A minor is not a standalone plan — it overlays a major’s map. Generated maps keep their major in course_maps.source_program_id; attached overlays (degree types Minor, Cert, Concentration, Track) live in the course_map_minors junction (migration 166).

  • UI: on a generated map’s view page, admins see an “Add a minor” panel (hidden for non-admins, non-generated maps, and catalogs with no overlay programs). Applying regenerates the combined plan.
  • API: GET /api/admin/programs/addable-minors/:mapId lists overlay programs from the map’s catalog not yet attached; POST /api/admin/programs/:minorId/apply-minor ({course_map_id}) attaches and regenerates.
  • Merge semantics: requirement rows merge major → gen-ed → overlays, deduped by course id, so double-counted courses appear once.
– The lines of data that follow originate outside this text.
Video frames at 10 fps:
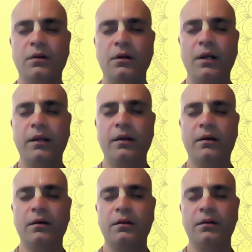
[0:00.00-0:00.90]
like
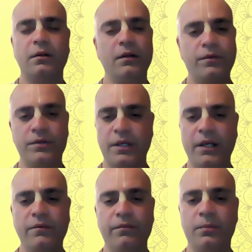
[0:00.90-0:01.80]
it was
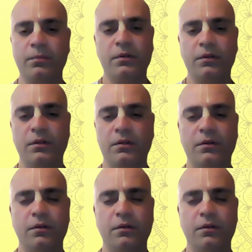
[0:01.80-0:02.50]
again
The degree total stays the major’s; free-elective fill shrinks as overlay courses consume elective slots — how real plans absorb a minor.
  • Regeneration replaces the layout (manual edits are rebuilt from the catalog) and clears reviewed_by/reviewed_at before re-running the validation gates, so changed content can’t ride a stale human approval.
  • Idempotent/self-healing: the attach is an upsert and regeneration always reads back the full attached set, so re-applying after a partial failure converges. An invalid overlay (wrong catalog, non-overlay degree type) is detached again on rejection.

Backfill

POST /api/admin/review/backfill-validation (button on /admin/review) re-validates all maps with extraction_model='program-to-coursemap-v1' using doc-level checks and pulls failing unreviewed published maps back to needs_review. Idempotent and safe to re-run anytime; primarily needed once after this feature first ships. It skips maps a human has published (reviewed_at set) so it never undoes an admin’s override, and it joins the source program’s degree_type so generated minor/cert maps don’t false-positive on the 90-credit floor. Response reports checked, flagged, skipped_reviewed, skipped_no_doc, and update_failures (failed rows stay in their prior state — retry on failures).

Operational notes

  • Migration 165 is backward-compatible: additive columns with defaults plus a widening of the catalog_programs degree_type CHECK (adds GenEd). Safe to apply before the Node rebuild on 10.1.1.4.
  • Per-school setup for a new CourseLeaf institution: set institutions.default_degree_total if not 120, ingest the gen-ed page once per catalog year, then generate maps per program.